Brillan los instrumentos a la luz plena, como bichejos malignos. El dolor es insoportable. Dos enfermeros me sostienen los brazos; pero puedo liberar un brazo y con él pretendo dar al médico un fuerte golpe en las gafas. Al darse cuenta, da un salto.

- ¡El cloroformo a éste! - grita furioso.

Ahora me tranquilizo.

- Perdone, señor doctor. Me estaré quieto, pero no me dé cloroformo.

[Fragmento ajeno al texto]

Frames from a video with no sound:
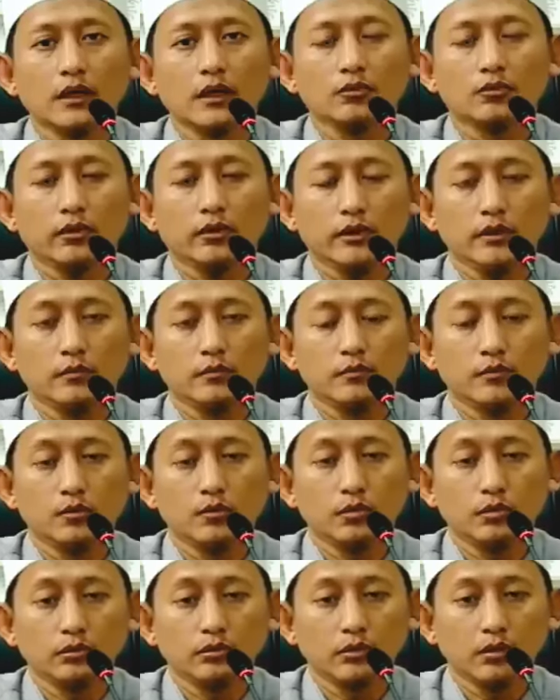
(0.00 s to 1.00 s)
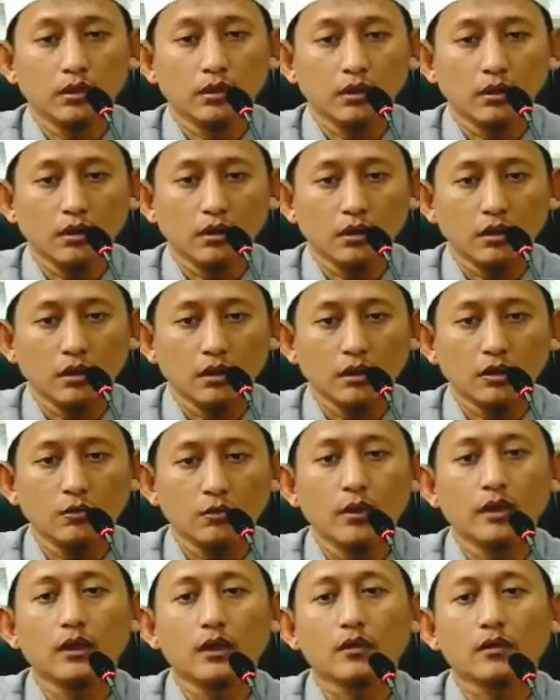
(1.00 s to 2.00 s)
yuhibbuhu Allah
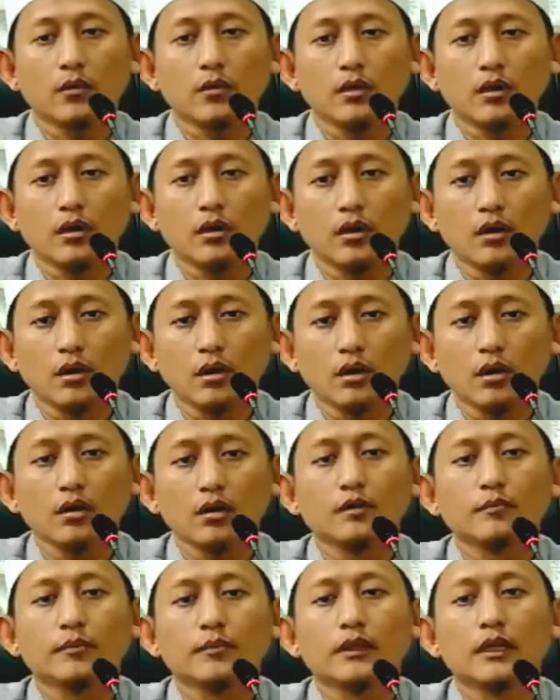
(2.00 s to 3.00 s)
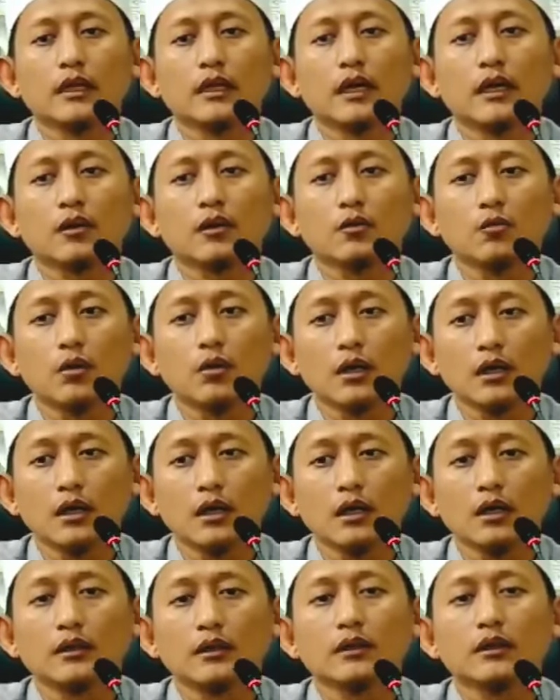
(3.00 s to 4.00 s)
wa yardah min al
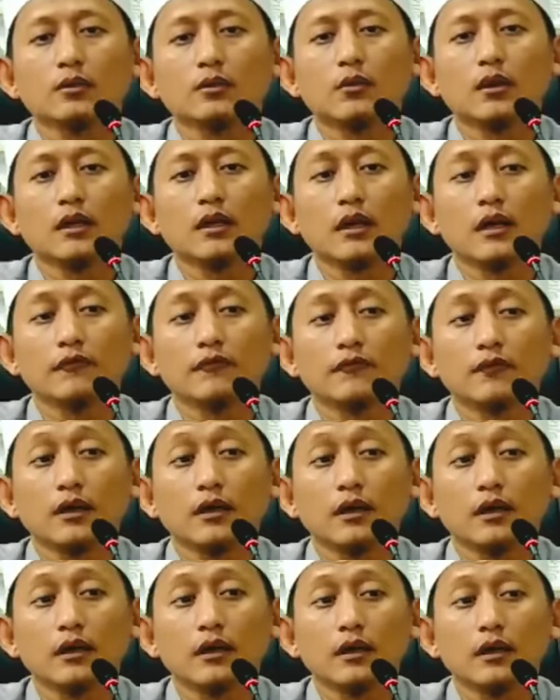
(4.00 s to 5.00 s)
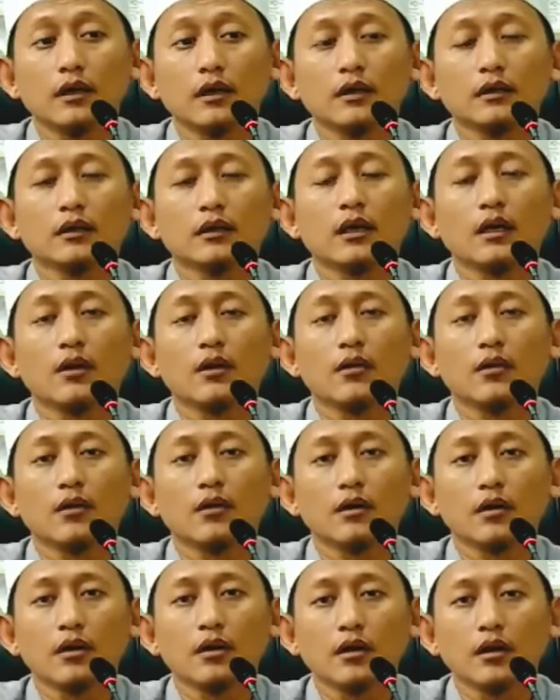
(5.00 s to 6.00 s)
aqwali wal af'ali
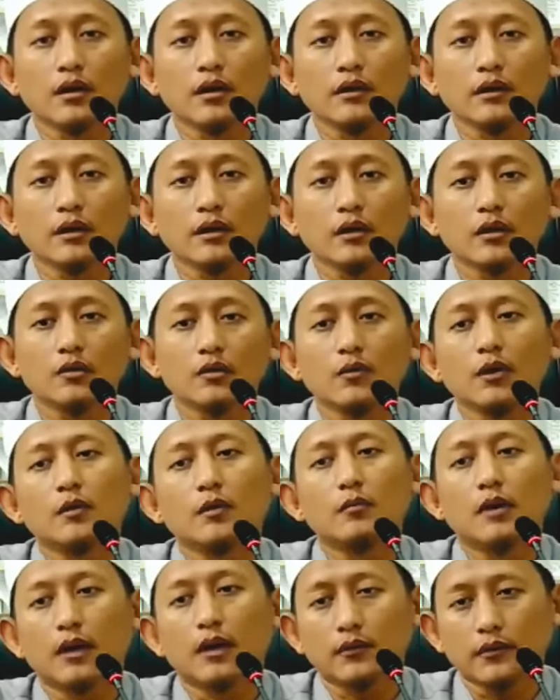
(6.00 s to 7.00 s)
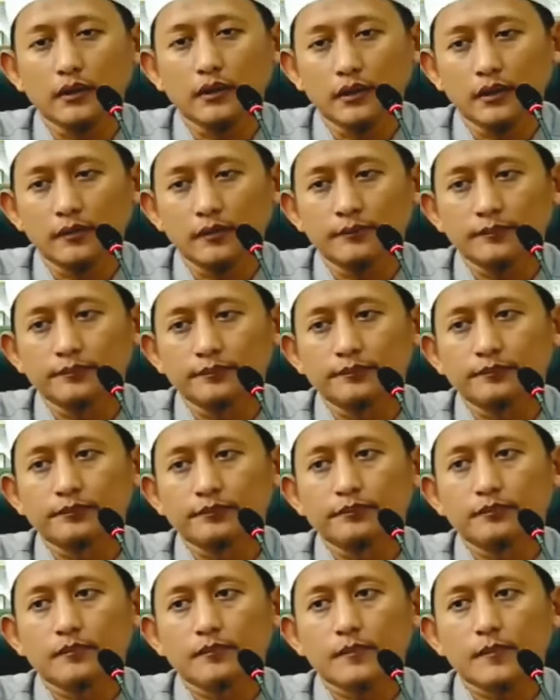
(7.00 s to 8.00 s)
adh-dhahirah wal batinah.
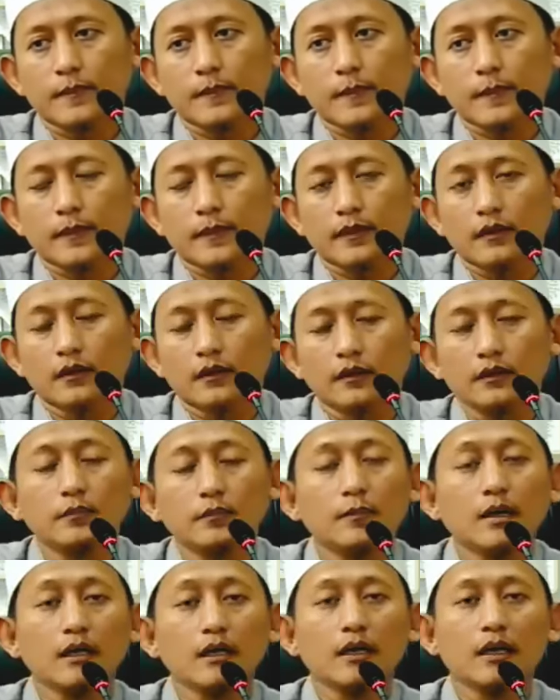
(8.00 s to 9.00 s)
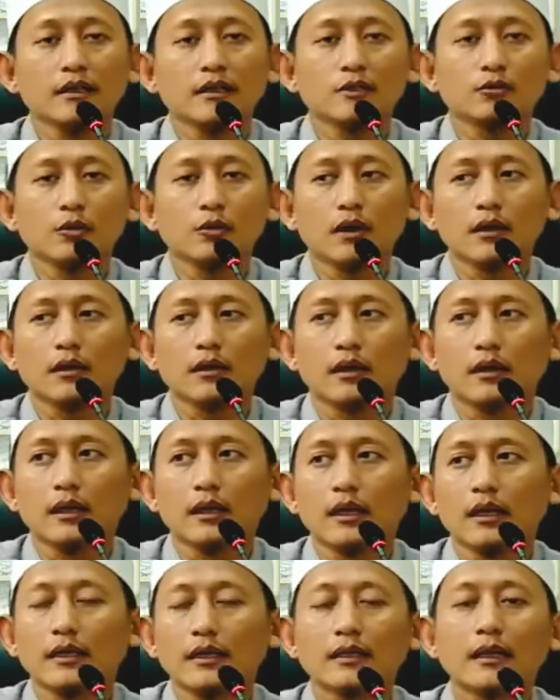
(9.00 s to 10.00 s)
Ibadah itu
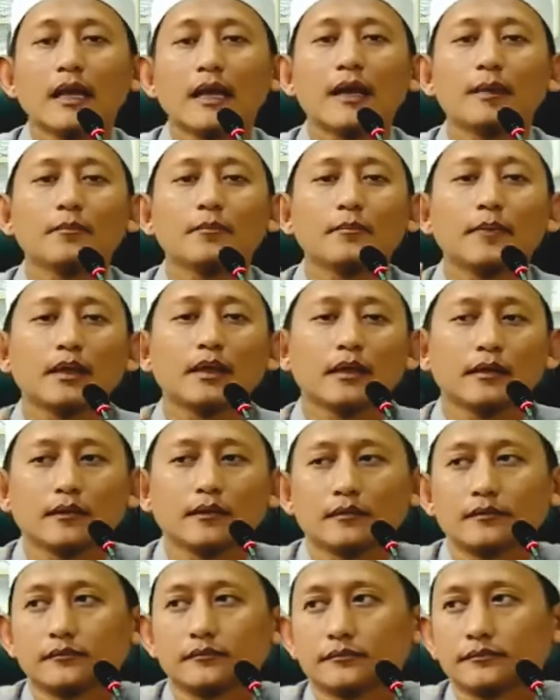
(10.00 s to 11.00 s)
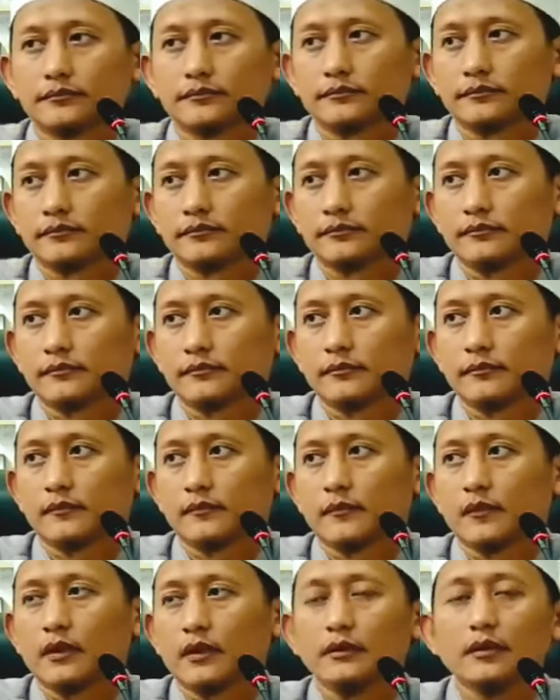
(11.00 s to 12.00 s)
adalah nama
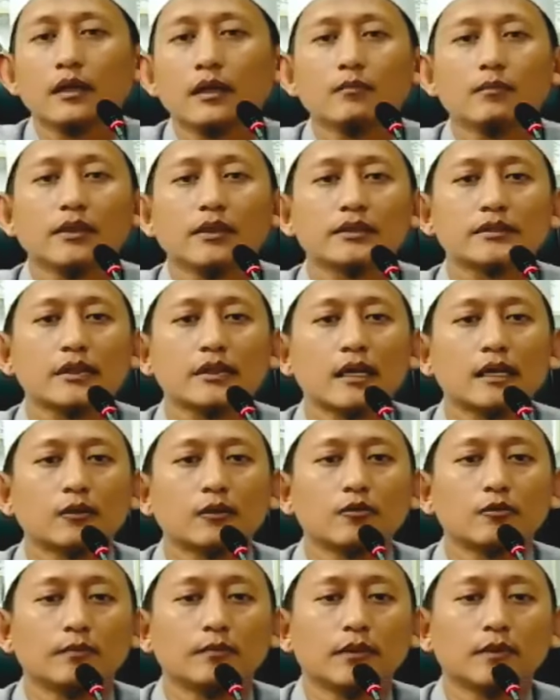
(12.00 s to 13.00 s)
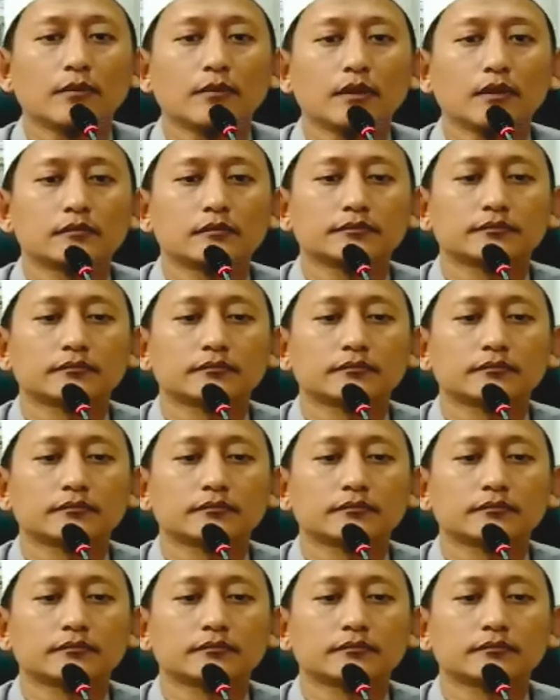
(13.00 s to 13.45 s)
yang mencakup apa?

- Bueno, bueno - murmura, y coge de nuevo sus instrumentos. Es un mozo rubio, a lo más de treinta años, con cicatrices de esgrima y unas absurdas gafas de oro. Advierto que ahora me hace daño intencionalmente, arañándome hasta lo hondo en la herida. A veces, me mira de soslayo por encima de los cristales. Mis puños aprietan fuertemente las abrazaderas. Reventaré, pero no oirá de mí ni "pío".

Ha tropezado con una esquirla de granada y la extrae. Al parecer, le satisface mi actitud, porque me entablilla ya esmeradamente y me dice:

- Mañana, a casa.

Luego me enyesan. Cuando estoy de nuevo con Kropp, le cuento que mañana, probablemente, vendrá un tren hospital.

- Tenemos que hablar con el sargento mayor de sanidad, para que nos pongan juntos, Alberto.

Logro entregar al sargento, con unas frases oportunas, dos de mis puros de fajín. Los huele y pregunta:

- ¿Tienes más de éstos?

- Un buen puñado, y mi camarada - por Kropp - también. Y con gusto se los daríamos todos, desde la ventanilla del tren-hospital, si vamos juntos.

El comprende, naturalmente. Los huele una vez más, y dice:

- Hecho.

Por la noche no podemos dormir ni un minuto. Mueren siete en nuestra sala. Uno, antes de agonizar, canta una hora entera, con voz de contralto, himnos religiosos. Otro se fue antes arrastrando desde su cama a la ventana. Allí está tendido, como si hubiera intentado asomarse por última vez.